The problem:
Return the entries verbatim and drop every picture.

[Data provided Boundary: Start]

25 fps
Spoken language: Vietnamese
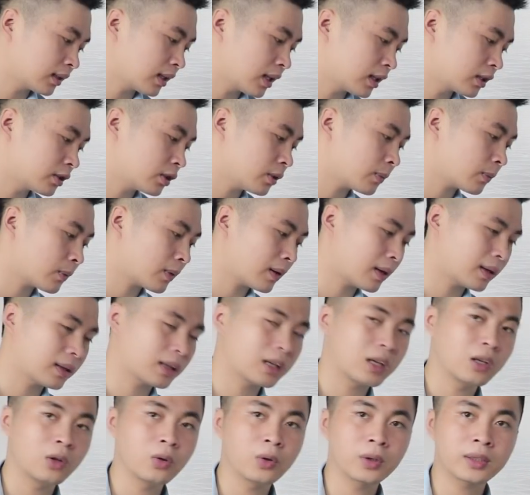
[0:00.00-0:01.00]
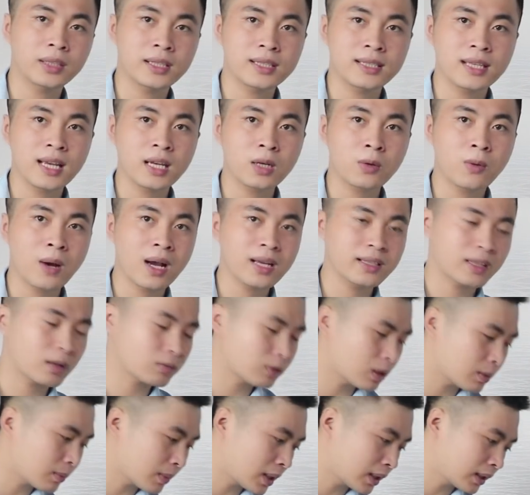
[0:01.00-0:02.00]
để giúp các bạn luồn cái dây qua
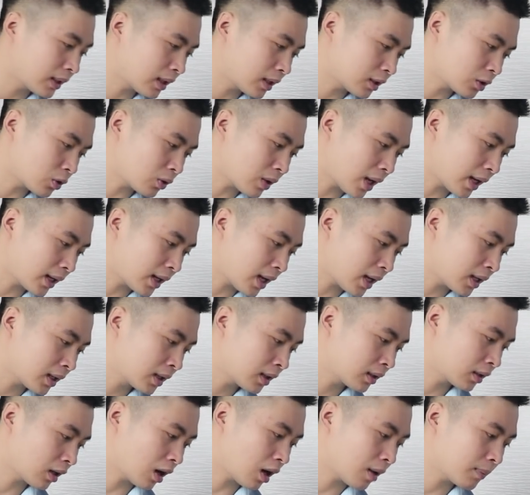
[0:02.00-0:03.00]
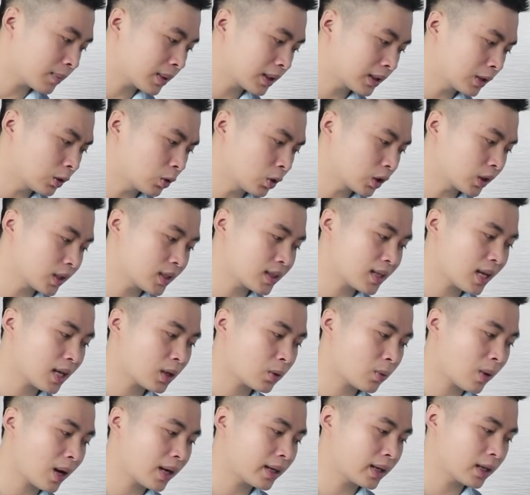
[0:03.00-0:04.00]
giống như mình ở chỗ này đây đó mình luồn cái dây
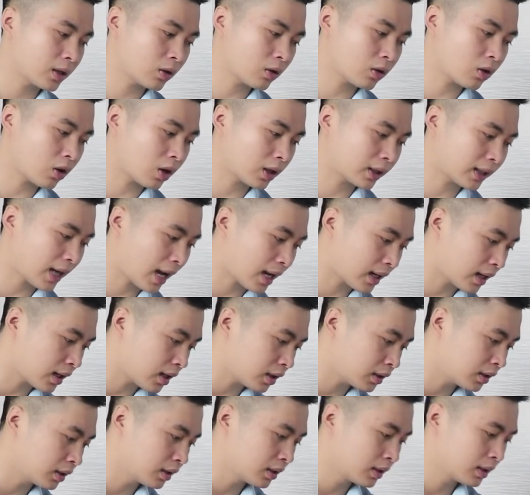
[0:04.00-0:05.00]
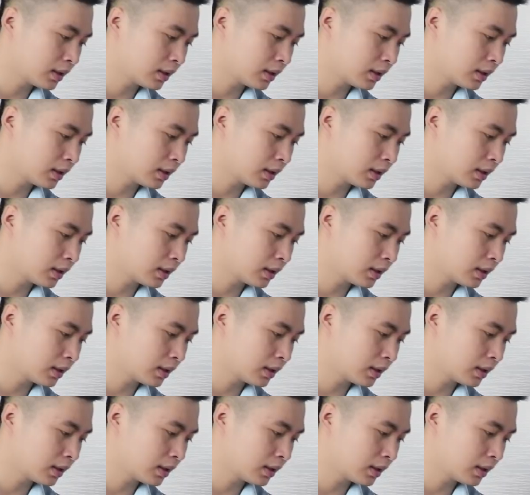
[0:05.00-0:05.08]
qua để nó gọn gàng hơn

[Data provided Boundary: End]

Response for this exercise:
25 fps
Spoken language: Vietnamese
[0:00.00-0:01.00]
[0:01.00-0:02.00]
để giúp các bạn luồn cái dây qua
[0:02.00-0:03.00]
[0:03.00-0:04.00]
giống như mình ở chỗ này đây đó mình luồn cái dây
[0:04.00-0:05.00]
[0:05.00-0:05.08]
qua để nó gọn gàng hơn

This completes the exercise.